Les deux autres possibilités sont :
- Le financement par la TVA : La TVA est régressive, mais finalement l’IRPP est de moins en moins progressif, donc cela serait équivalent. ( ?)
- Le financement par une taxe sur les transactions. Une partie des transferts sociaux ont été financés au Brésil avec une taxe sur les transactions.
Des exemples dans le monde
L’Iran est en train de mettre en place une véritable allocation universelle. Le pétrole est vendu très peu cher sur le marché intérieur. Ce qui conduit à une utilisation excessive des ressources énergétiques du pays. Ils ont donc décidé d’augmenter le prix du pétrole et de compenser par une allocation universelle, strictement individuelle, restreint aux citoyens iraniens. Cette dernière caractéristique risque de créer des émeutes, car le prix du pétrole se renchérit pour tous, et n’est pas compensée pour les immigrés.
L’allocation universelle a été introduite en Alaska en 1982. Un fonds Alaskais est investi sur la terre entière et verse un dividende à tous les Alaskais.
Comme le dit Thomas Pain, les ressources sont notre bien commun, donc on peut utiliser les permis à polluer doivent pouvoir venir financer l’allocation universelle.
L’Allocation universelle ne sera pas le grand soir, si on la place à un niveau élevé, cela demanderait une telle redistribution, que toutes les tranches les plus élevées verraient leurs revenus baisser de façon drastique.
L’opinion publique est souvent contre, car selon les périodes, on considère que soit ce n’est pas nécessaire, ce n’est pas finançable.

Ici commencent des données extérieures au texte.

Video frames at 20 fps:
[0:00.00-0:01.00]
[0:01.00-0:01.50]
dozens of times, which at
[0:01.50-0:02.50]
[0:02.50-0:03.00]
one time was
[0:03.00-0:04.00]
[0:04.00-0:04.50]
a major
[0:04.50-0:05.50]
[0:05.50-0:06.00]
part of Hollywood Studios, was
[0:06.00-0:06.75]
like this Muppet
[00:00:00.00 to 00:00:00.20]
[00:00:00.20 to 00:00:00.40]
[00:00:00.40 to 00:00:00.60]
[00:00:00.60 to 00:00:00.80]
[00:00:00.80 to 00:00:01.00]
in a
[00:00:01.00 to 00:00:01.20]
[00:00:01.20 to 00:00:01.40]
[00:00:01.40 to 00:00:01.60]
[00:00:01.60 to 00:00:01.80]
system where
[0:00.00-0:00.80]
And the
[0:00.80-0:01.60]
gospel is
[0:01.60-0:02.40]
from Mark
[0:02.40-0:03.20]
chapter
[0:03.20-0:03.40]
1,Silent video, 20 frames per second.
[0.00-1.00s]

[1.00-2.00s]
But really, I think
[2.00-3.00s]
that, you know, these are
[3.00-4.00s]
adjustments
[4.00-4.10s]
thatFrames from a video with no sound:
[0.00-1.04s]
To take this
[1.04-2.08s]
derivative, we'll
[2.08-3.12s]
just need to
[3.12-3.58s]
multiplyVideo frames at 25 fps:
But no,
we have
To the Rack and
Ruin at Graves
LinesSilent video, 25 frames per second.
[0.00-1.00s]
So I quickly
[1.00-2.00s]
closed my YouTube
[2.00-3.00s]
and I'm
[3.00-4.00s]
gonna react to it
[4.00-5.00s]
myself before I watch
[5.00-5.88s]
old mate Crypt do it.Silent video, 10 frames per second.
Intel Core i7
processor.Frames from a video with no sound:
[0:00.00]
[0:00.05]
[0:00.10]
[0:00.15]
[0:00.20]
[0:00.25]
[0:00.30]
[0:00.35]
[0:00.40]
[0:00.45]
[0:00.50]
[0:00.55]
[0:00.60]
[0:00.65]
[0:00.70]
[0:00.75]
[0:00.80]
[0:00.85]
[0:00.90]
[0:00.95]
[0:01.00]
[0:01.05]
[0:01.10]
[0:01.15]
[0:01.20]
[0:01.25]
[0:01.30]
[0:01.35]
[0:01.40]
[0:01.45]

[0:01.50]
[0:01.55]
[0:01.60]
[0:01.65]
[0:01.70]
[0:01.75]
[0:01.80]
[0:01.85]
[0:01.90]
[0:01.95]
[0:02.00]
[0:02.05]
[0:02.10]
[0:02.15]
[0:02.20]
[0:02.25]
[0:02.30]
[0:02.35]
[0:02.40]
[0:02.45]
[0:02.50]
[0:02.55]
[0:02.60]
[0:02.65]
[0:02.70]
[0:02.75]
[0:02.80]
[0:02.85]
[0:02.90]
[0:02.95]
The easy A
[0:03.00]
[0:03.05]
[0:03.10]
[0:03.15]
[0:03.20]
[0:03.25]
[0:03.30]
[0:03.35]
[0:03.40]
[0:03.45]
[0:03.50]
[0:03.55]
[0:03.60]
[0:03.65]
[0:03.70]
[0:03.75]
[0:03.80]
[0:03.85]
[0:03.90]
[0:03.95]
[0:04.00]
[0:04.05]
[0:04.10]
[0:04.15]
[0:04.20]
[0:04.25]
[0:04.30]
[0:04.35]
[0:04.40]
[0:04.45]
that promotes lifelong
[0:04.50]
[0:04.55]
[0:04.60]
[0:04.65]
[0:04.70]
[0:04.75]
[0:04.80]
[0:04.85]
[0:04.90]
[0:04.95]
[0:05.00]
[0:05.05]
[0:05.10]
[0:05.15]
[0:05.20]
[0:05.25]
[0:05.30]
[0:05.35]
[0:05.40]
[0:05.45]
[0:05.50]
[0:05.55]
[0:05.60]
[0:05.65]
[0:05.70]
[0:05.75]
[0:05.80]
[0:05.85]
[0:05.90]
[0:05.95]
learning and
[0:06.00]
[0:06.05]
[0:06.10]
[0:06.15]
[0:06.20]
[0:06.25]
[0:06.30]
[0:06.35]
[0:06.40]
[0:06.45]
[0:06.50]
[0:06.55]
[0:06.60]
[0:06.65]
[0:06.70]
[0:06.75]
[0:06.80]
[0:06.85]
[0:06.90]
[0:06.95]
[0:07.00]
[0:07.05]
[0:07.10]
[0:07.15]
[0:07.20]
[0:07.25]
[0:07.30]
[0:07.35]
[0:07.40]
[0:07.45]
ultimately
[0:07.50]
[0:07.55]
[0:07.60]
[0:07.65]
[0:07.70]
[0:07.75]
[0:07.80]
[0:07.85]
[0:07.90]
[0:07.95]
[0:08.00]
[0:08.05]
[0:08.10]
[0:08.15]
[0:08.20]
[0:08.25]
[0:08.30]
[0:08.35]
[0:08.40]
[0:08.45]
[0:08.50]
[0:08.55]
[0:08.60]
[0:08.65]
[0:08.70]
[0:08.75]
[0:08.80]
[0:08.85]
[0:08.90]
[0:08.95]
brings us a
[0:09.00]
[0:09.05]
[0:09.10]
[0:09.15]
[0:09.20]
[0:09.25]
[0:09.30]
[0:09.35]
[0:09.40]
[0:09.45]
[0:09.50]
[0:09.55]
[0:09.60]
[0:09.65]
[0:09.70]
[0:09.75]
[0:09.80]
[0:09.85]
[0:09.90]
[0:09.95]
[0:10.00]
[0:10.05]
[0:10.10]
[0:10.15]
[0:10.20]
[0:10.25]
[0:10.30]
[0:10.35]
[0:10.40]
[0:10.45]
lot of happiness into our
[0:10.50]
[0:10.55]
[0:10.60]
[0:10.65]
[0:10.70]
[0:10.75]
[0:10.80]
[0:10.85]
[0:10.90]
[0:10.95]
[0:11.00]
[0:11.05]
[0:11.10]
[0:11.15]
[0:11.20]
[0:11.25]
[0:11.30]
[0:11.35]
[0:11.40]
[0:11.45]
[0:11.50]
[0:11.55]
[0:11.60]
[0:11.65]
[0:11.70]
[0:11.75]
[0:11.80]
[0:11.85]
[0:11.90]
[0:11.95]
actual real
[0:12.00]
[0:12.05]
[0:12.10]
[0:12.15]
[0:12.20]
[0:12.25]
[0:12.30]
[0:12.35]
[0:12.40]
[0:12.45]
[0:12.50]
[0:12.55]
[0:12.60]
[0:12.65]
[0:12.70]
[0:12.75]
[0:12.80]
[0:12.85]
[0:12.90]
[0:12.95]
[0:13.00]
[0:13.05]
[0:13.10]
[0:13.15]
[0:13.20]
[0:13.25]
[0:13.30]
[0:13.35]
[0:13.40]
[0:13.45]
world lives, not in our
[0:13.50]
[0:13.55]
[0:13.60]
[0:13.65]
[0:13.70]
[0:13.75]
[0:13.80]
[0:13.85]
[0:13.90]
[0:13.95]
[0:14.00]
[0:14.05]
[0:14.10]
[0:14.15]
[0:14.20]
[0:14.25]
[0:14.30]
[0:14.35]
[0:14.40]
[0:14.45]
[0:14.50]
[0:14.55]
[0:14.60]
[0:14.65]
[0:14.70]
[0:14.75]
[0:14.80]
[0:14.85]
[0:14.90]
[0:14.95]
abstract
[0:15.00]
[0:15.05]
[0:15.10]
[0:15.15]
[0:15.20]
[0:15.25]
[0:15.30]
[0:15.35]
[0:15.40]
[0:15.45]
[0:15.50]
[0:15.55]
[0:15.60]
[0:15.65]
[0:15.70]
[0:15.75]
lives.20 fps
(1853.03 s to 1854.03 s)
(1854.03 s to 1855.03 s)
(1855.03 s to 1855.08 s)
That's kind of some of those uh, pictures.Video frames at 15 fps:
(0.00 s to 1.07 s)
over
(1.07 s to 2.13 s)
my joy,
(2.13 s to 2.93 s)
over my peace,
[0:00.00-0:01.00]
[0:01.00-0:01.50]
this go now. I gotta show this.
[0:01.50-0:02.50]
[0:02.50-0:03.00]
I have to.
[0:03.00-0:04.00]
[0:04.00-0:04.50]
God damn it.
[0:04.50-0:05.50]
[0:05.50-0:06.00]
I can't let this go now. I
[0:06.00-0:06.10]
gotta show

Mais la plus grande objection c’est que les gens aient droit à un revenu sans travailler. L’argument pour répondre à cette objection : nous avons tous droit à une part de la richesse collective, de la ressource collective, de l’accumulation de capital antérieur, … Dans le salaire que nous percevons, il y a d’abord une richesse collective héritée, l’organisation de la société, la capitalisation du savoir, donc nous pouvons en redistribuer une partie sous forme d’allocation universelle.
L’Allocation Universelle n’est la panacée, la mesure unique sur laquelle il faudrait se focaliser. Une revenu socle est surtout un facilitateur, notamment dans les va-et-vient entre emploi-famille- formation. C’est aussi un vecteur de respect de soi, car cela empêche la stigmatisation, ce n’est pas suffisant, mais cela aide. Le revenu universel n’est pas par définition « suffisant ». Le montant de l’allocation universelle comprend aussi l’environnement, du service public gratuit pour l’éducation et la formation …. En perspective, le niveau juste est celui qui soit écologiquement soutenable, si on le généralise à la Terre Entière. L’objectif premier de l’allocation universelle, c’est de donner une liberté réelle.